Perito federal diz que análise de áudios no caso Marielle foi ‘superficial’

Perícia foi feita em 2h25min e não examinou a possibilidade de que os arquivos tenham sido alterados

  • Por Jovem Pan
  • 02/11/2019 11h53
Reprodução Foi com base nessas gravações que as promotoras do caso afirmaram que o porteiro mentiu em depoimento

O presidente da Associação dos Peritos Criminais Federais, Marcos Camargo, contestou em entrevista ao Jornal da Manhã a perícia feita nos áudios do interfone do Condomínio Vivendas da Barra no dia do assassinato da vereadora Marielle Franco e do motorista Anderson Gomes.

Embora o Ministério Público do Rio de Janeiro (MPRJ) tenha tido acesso às gravações no dia 14 de outubro, a perícia só foi feita depois da divulgação do caso pelo Jornal Nacional, que ocorreu na última terça-feira (29), e levou 2h25min. Para Camargo, um caso desses levaria em torno de 30 dias.

“Uma análise desse porte em 2h não é possível de ser feita com o rigor científico que se exige para o processo penal. Poderia ser feita como um parecer, uma pontuação técnica para começar a ter algum tipo de informação para a investigação, mas não como uma prova processual”, explicou.

Foi com base nessas gravações que as promotoras do caso afirmaram que o porteiro mentiu em depoimento, ao dizer que o motorista Élcio Queiroz, acusado de assassinar Marielle, tinha solicitado a liberação para visitar a casa do presidente Jair Bolsonaro antes de se dirigir à casa de Ronnie Lessa, também acusado pelo crime.

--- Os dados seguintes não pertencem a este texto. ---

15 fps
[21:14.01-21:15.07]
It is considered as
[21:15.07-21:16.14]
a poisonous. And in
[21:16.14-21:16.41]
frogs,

O presidente da Associação dos Peritos Criminais Federais disse que “faltou rigor científico” na perícia feita pelo MPRJ e que a análise foi “muito superficial”. Segundo ele, isso deveria ter sido feito por uma perícia oficial que, a nível estadual, está ligada com a Polícia Civil e, em uma esfera nacional, à Polícia Federal.

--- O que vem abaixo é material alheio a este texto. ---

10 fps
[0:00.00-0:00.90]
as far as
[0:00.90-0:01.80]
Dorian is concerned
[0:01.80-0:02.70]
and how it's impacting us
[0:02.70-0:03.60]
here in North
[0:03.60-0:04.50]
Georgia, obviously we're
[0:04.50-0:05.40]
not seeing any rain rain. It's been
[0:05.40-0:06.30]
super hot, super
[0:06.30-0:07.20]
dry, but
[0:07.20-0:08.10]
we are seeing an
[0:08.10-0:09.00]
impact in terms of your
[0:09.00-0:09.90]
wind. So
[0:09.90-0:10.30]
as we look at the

“O código penal determina por pena de nulidade que esses processos sejam feitos pela perícia oficial, que é quem vai ter o rigor científico, a cadeia de custódia para fazer um exame mais aprofundado e detalhado, para que você tenha uma melhor conclusão e condições de dar uma posição mais sólida sobre essa questão. Isso evita qualquer especulação e dá segurança para que se possa apontar eventuais envolvidos, bem como inocentar pessoas com mais segurança”, afirmou Camargo.

Carlos Bolsonaro teve acesso aos áudios

Outro ponto que gerou controvérsia foi a informação de que a Promotoria não examinou a possibilidade de que os arquivos tenham sido alterados. No dia seguinte ao da veiculação da reportagem, Carlos Bolsonaro (PSC) publicou em suas redes sociais uma relação de áudios, segundo ele referentes às ligações realizadas pela portaria. O vereador apontou que a chamada citada pelo porteiro foi feita às 17h13 para a casa 65, de Ronnie Lessa, e não a 58, de Jair Bolsonaro.

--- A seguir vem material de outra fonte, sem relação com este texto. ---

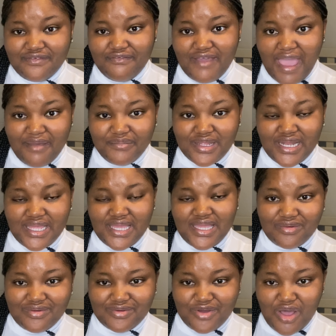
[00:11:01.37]
family.
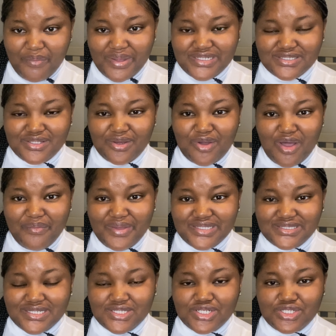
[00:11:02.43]
Comment in the comment
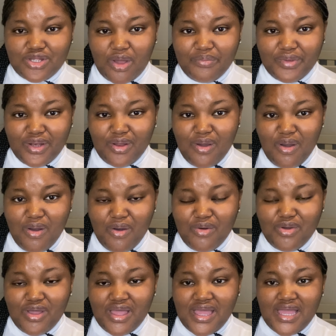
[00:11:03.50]
section down
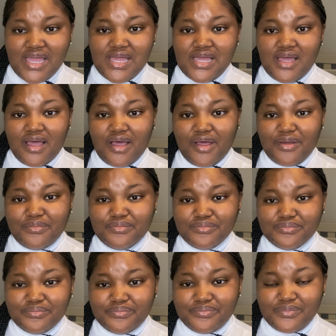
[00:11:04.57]
below.
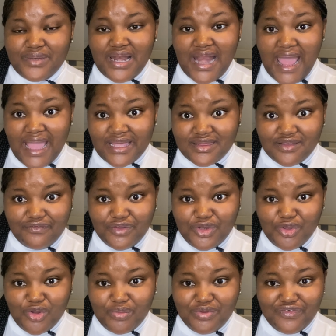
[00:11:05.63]
Like the
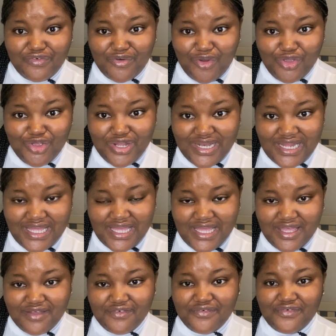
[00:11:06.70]
video before you
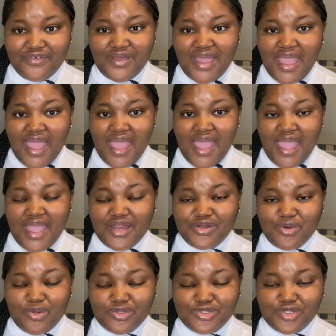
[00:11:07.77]
leave, and
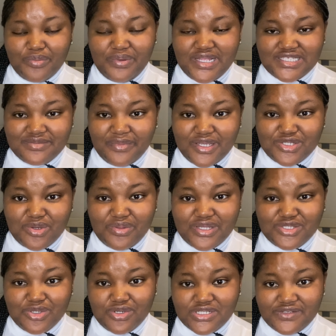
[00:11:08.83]
also please make sure
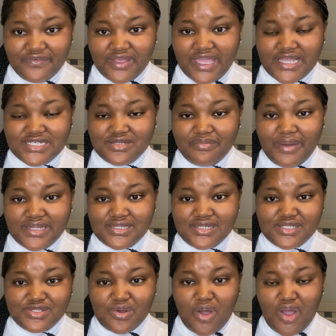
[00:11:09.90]
that your notification button
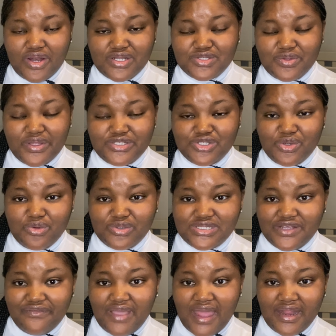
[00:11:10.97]
is on so that you're
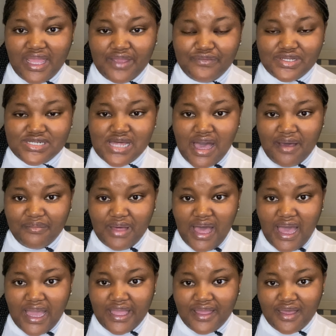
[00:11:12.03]
notified every time
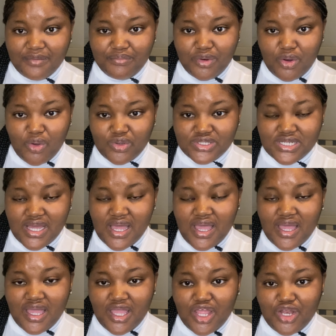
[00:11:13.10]
I upload
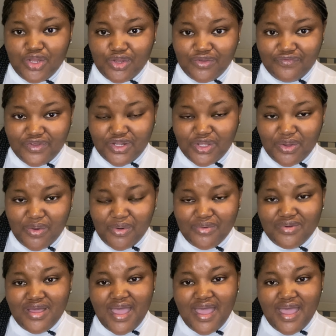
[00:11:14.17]
a new video.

De acordo com Camargo, é importante ter a verificação da integridade dos arquivos e da eventual possibilidade de edição, supressão e inserção de conteúdos, assim como da recuperação de eventuais arquivos, verificação de imagens e equipamentos e identificação de locutor de forma mais robusta.

“Qualquer arquivo eletrônico pode sofrer interferências. Por isso é importante ter uma cadeia de custódia, para que a partir do momento que você apreendeu o material consiga identificar qualquer pessoa que tenha manipulado os arquivos”, explicou. No entanto, o perito assegurou que “isso não impede” que possíveis alterações ainda sejam identificadas. “Isso não seria o impedimento em si”, disse.

Ele contestou também o fato de Carlos ter tido acesso aos áudios. Para Camargo, dentro do processo, essas evidências deveriam ser preservadas dentro de uma investigação formal. “Novamente, isso não inviabiliza o exame pericial depois, mas obviamente não é o recomendável”, pontuou.